## PROMPT
Print the entries exactly; no image belongs in the copy.
┄┄┄┄┄┄
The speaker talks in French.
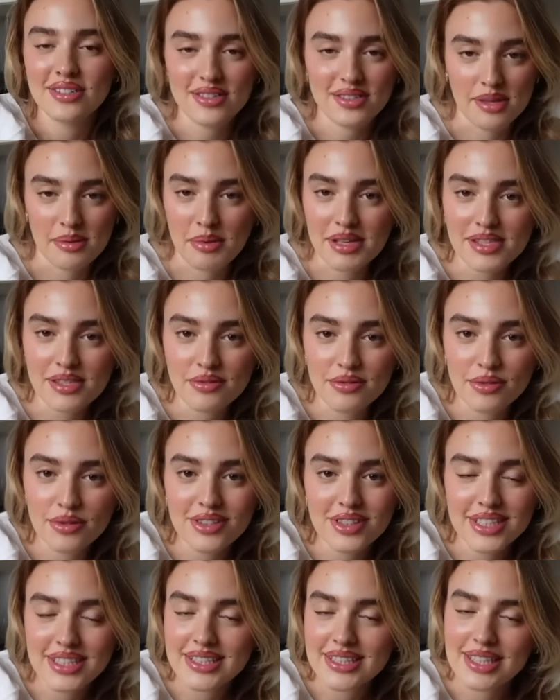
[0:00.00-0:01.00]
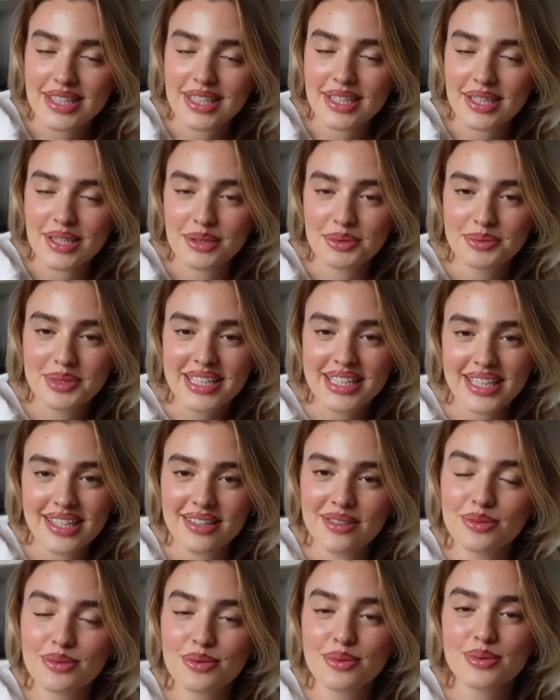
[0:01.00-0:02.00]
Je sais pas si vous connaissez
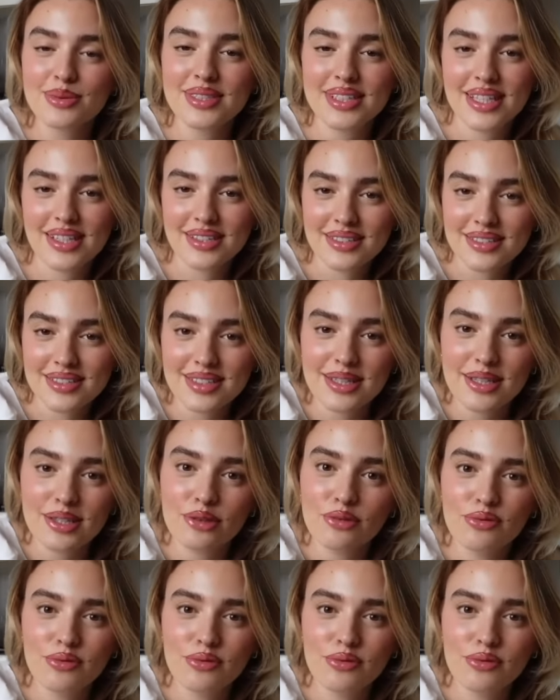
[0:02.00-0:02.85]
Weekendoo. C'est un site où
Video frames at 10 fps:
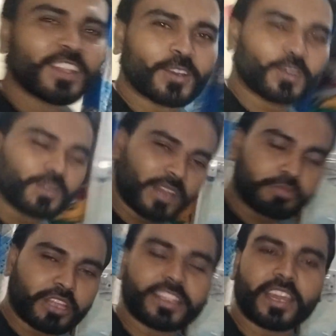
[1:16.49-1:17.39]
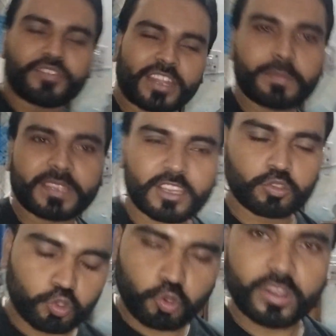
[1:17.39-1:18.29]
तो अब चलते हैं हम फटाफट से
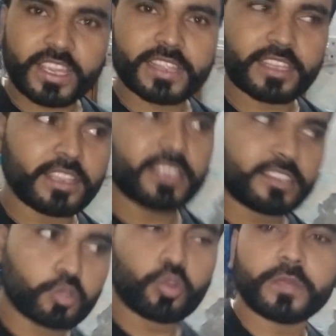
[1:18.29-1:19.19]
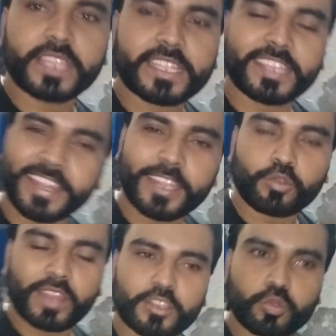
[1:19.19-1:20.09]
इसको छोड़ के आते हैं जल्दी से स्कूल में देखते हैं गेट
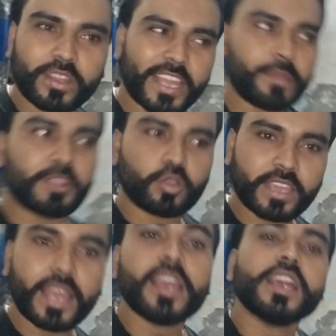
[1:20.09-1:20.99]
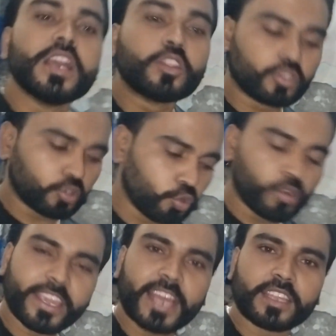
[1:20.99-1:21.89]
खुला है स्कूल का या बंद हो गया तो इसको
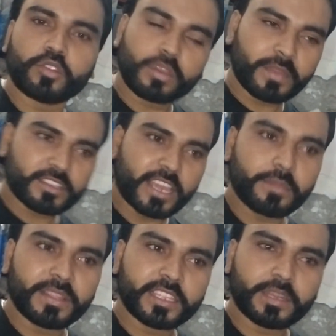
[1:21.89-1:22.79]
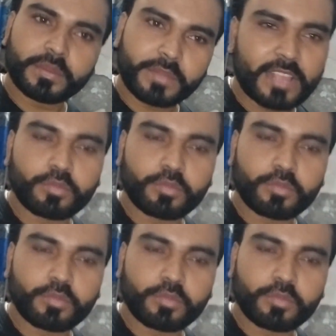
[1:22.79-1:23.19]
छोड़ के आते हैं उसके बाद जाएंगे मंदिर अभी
┄┄┄┄┄┄
## RESPONSE TO THE TASK
The speaker talks in French.
[0:00.00-0:01.00]
[0:01.00-0:02.00]
Je sais pas si vous connaissez
[0:02.00-0:02.85]
Weekendoo. C'est un site où
Video frames at 10 fps:
[1:16.49-1:17.39]
[1:17.39-1:18.29]
तो अब चलते हैं हम फटाफट से
[1:18.29-1:19.19]
[1:19.19-1:20.09]
इसको छोड़ के आते हैं जल्दी से स्कूल में देखते हैं गेट
[1:20.09-1:20.99]
[1:20.99-1:21.89]
खुला है स्कूल का या बंद हो गया तो इसको
[1:21.89-1:22.79]
[1:22.79-1:23.19]
छोड़ के आते हैं उसके बाद जाएंगे मंदिर अभी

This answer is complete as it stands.